Top of Source data
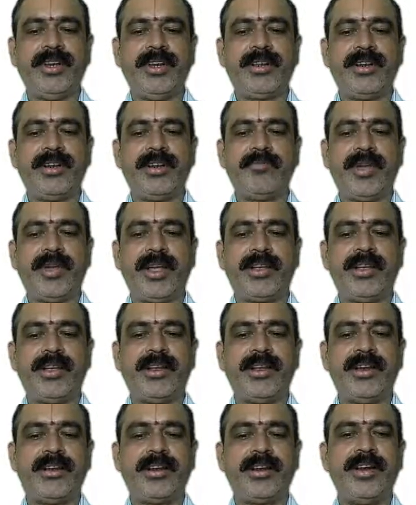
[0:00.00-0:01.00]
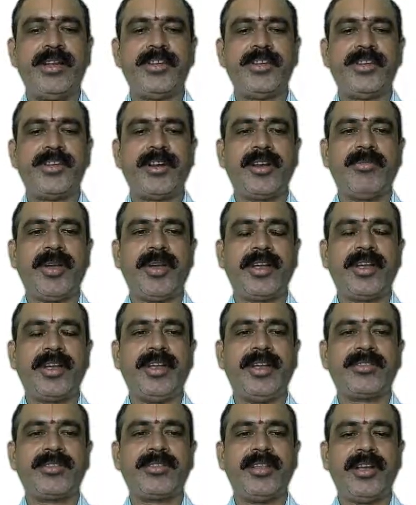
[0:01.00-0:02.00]
internet banking and traditional
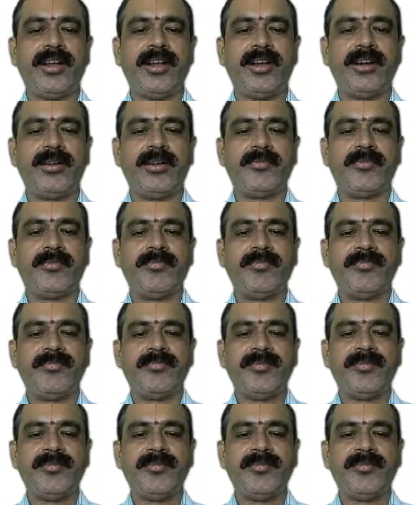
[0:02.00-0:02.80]
banking is that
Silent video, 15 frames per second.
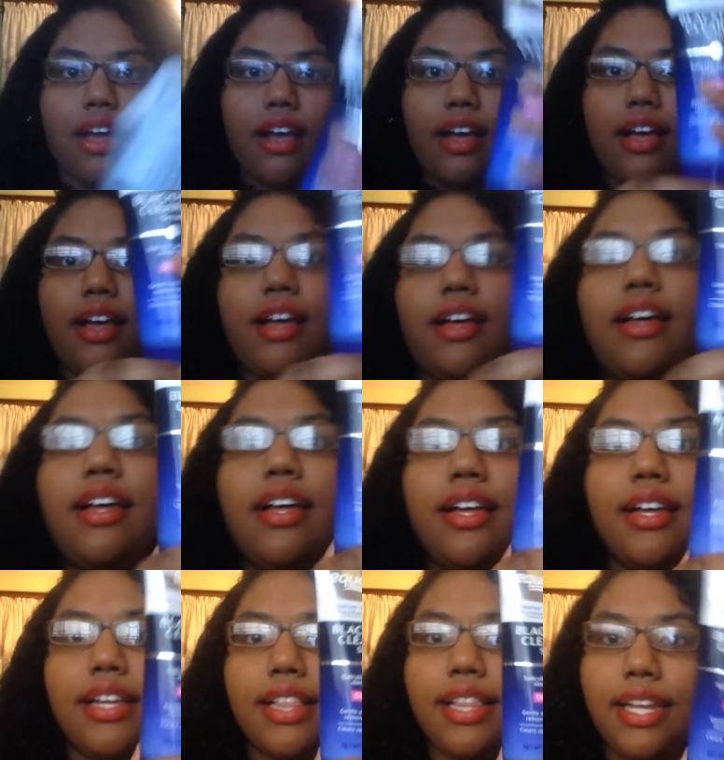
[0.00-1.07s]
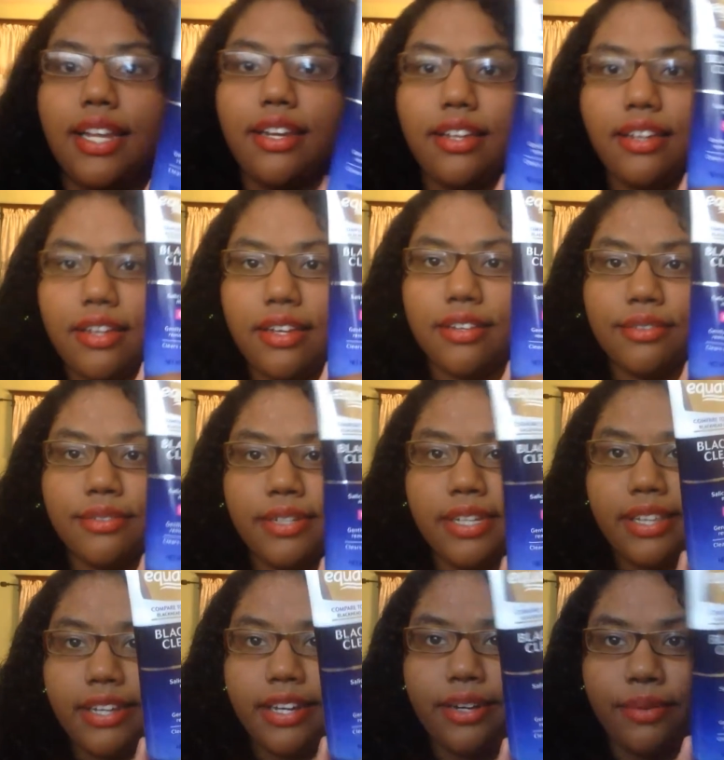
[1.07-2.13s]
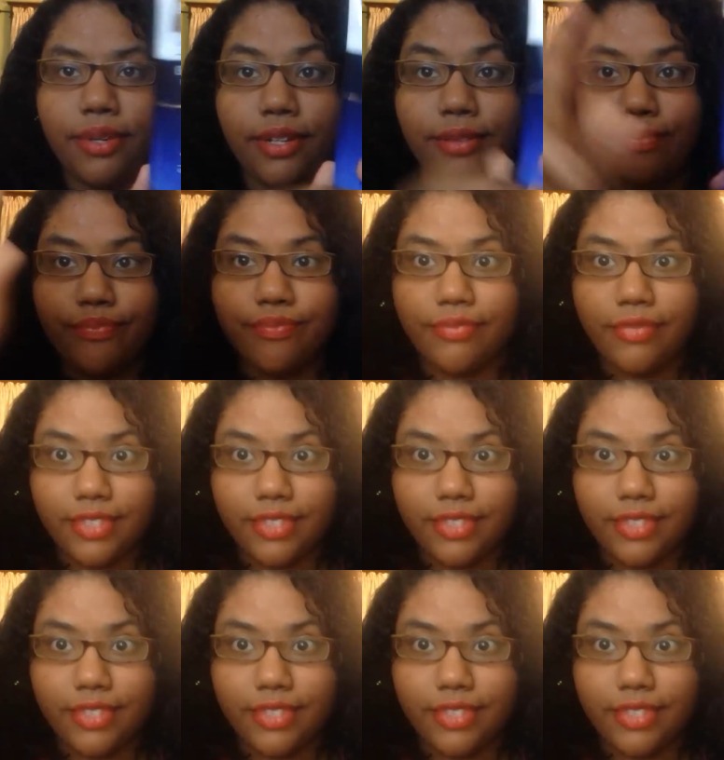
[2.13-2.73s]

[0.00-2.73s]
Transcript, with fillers: uh cleaning clear, well,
Bottom of Source data
= Exercise description =
All lines from the one containing "[0.00-1.07s]" through the end of the data are to be restated exactly, with nothing else and without the pictures.

= Response area =
[0.00-1.07s]
[1.07-2.13s]
[2.13-2.73s]

[0.00-2.73s]
Transcript, with fillers: uh cleaning clear, well,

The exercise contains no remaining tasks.